● **Work task**:
From the data, return each line holding the word "Transcript".

::::

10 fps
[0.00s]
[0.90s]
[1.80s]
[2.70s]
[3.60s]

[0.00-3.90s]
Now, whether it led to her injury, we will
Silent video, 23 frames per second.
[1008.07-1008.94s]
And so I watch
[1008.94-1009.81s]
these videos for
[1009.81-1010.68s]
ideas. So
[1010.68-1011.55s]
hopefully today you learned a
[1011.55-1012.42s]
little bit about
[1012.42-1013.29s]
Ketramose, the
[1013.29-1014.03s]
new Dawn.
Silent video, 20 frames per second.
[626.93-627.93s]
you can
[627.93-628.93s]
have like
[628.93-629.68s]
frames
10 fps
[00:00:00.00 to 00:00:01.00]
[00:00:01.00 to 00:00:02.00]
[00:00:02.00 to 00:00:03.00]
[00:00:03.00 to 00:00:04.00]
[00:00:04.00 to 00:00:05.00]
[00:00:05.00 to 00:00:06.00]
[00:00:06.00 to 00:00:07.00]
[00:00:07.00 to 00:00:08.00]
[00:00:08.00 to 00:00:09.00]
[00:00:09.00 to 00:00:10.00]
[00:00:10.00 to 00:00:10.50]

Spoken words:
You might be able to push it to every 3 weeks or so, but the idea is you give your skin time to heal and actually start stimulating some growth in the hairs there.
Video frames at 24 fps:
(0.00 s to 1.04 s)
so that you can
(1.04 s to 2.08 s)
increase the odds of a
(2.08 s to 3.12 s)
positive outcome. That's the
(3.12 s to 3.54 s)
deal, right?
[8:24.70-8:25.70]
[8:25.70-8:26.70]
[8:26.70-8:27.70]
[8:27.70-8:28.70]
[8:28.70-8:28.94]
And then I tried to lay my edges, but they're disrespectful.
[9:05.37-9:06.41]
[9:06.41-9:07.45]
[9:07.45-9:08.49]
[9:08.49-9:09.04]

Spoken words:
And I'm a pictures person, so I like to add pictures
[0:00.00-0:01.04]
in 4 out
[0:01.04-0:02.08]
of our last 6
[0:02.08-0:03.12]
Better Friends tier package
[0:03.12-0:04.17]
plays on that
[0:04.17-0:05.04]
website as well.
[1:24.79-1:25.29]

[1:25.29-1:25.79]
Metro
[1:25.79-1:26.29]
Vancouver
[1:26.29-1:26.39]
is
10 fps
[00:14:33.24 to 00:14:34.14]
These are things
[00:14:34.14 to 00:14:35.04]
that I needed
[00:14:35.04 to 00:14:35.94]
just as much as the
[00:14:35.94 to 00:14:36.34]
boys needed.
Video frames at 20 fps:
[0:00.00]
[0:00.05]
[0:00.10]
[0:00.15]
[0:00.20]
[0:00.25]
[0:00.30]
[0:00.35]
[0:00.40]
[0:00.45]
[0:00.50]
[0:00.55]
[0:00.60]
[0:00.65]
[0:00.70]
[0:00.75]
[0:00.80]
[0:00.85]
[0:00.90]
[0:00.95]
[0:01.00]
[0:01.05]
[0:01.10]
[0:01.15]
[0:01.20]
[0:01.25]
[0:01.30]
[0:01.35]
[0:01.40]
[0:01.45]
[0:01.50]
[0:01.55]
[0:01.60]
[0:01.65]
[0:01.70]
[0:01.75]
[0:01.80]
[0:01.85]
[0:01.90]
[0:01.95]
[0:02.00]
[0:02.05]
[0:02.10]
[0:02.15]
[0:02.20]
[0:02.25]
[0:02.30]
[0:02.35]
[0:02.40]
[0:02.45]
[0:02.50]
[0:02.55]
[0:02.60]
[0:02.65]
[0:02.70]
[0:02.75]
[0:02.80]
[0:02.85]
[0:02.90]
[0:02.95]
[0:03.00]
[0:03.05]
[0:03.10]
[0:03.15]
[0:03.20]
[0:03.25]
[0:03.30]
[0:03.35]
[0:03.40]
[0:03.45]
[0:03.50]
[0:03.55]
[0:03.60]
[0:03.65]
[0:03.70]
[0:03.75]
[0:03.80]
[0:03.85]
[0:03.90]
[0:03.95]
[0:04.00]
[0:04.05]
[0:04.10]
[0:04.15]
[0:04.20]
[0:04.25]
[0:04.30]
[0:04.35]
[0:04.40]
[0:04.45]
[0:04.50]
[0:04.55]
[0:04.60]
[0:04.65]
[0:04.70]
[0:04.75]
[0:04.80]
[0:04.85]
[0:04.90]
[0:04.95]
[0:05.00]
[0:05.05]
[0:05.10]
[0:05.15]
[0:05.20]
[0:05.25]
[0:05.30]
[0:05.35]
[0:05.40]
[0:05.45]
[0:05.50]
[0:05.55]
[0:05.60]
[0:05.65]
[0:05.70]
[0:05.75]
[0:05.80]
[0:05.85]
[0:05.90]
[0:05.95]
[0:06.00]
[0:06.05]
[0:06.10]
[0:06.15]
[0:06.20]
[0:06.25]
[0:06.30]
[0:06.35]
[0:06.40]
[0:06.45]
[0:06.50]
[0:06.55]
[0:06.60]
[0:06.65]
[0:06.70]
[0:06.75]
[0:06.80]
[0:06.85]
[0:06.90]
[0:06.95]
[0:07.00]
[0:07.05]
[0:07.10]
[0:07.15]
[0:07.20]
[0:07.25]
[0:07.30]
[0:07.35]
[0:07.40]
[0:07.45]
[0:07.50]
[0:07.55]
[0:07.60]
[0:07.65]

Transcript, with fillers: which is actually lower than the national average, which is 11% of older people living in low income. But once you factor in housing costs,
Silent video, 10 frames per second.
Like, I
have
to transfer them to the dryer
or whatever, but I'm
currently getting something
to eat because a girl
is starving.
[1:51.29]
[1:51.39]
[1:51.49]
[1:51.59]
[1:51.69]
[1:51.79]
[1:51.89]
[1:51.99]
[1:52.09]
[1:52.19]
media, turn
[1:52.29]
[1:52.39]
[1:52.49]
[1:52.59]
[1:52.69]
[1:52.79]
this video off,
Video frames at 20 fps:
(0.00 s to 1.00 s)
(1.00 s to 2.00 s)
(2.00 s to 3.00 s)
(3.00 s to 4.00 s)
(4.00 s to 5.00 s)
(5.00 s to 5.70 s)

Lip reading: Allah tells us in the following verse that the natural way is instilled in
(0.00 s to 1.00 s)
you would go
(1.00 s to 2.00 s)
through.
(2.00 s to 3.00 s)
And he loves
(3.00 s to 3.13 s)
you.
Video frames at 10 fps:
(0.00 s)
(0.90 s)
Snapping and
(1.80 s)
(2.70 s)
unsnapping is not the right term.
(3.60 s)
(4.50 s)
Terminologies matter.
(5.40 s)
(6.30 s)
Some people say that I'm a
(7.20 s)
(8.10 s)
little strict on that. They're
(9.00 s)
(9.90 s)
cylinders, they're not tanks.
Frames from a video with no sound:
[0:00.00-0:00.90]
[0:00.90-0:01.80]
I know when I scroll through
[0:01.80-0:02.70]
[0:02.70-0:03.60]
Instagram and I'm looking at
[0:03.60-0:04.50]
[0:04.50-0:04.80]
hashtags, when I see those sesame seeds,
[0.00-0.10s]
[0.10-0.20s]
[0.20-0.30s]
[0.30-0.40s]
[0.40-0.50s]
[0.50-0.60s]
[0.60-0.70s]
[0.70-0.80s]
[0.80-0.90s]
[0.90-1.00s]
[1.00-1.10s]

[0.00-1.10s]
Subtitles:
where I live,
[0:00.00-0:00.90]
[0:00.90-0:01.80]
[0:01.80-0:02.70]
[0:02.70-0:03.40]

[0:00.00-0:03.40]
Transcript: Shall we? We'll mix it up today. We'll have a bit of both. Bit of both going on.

::::

● **Your solution**:
Transcript, with fillers: which is actually lower than the national average, which is 11% of older people living in low income. But once you factor in housing costs,
Transcript: Shall we? We'll mix it up today. We'll have a bit of both. Bit of both going on.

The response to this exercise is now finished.